Jean Park Presents Groundbreaking Research on Multimodal AI Reasoning at AAAI 2025: Introducing the Modality Importance Score

News Item
Jean Park Presents Groundbreaking Research on Multimodal AI Reasoning at AAAI 2025: Introducing the Modality Importance Score
Monday, March 24, 2025

Last Friday, Jean Park, our 3rd-year PhD student, presented her research at AAAI 2025!

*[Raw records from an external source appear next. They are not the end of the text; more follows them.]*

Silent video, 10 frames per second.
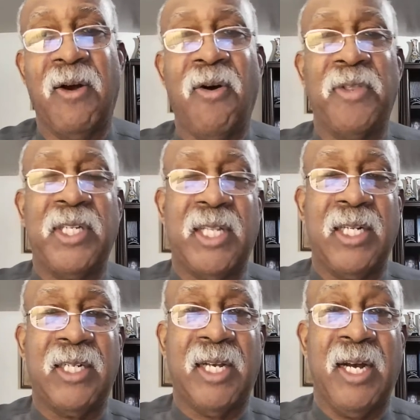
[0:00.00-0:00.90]
All these
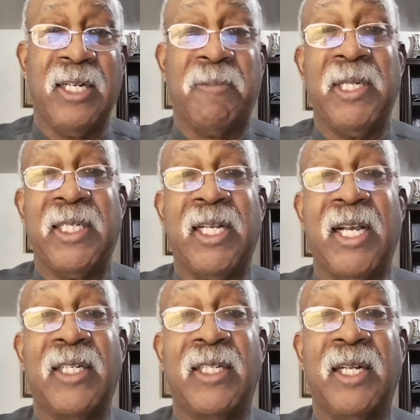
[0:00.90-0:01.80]
things that God speaks
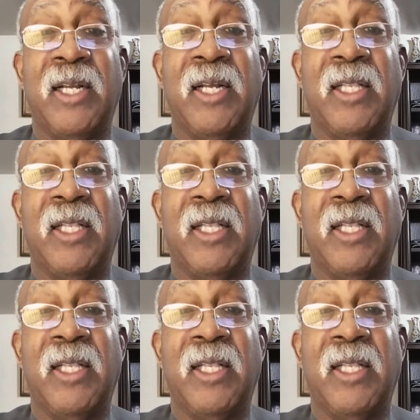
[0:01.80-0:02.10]
against.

Missed her poster session? Check out her work on multimodal AI reasoning here: https://lnkd.in/eciY6peu

Jean introduces the Modality Importance Score (MIS)—a pioneering metric that quantifies each modality’s contribution to answering a question. This breakthrough exposes biases in VidQA datasets and drives AI toward true multimodal understanding.

THE PROBLEM
Despite advancements in Video Question Answering (VidQA), many AI models fail to truly integrate multiple modalities. For instance, in a medical setting, if a patient verbally denies drinking while their spouse subtly nods in disagreement, today’s AI might overlook the contradiction. This happens because existing datasets enable models to rely on biases rather than truly reasoning across modalities—posing risks in healthcare, security, and autonomous systems.

THE INNOVATION
MIS is the first quantitative measure of a modality’s importance in answering a question. It:

• Uncovers hidden biases in VidQA datasets and models
• Provides more practical and scalable method compared to manual annotation
• Guides the development of more balanced, robust multimodal datasets
• Holds promise for researchers to build AI that actually integrates multiple signals—rather than relying on single-modality shortcut

As Multimodal Large Language Models (MLLMs) are rapidly deployed in real-world settings, biased training data means biased models. MIS isn’t just an academic contribution—it’s a practical tool that can revolutionize industries where integrating multiple modalities is critical:

• Healthcare – Ensuring AI correctly interprets verbal + visual cues in diagnostics and patient interactions
• Film & Media – Enhancing AI-driven scene understanding and video summarization
• Autonomous Driving – Improving how vehicles synthesize multimodal sensor data for decision-making

This work was advised by Professors Eric Eaton, PhD, Insup Lee, and Kevin Johnson, whose guidance was instrumental in shaping Jean's research.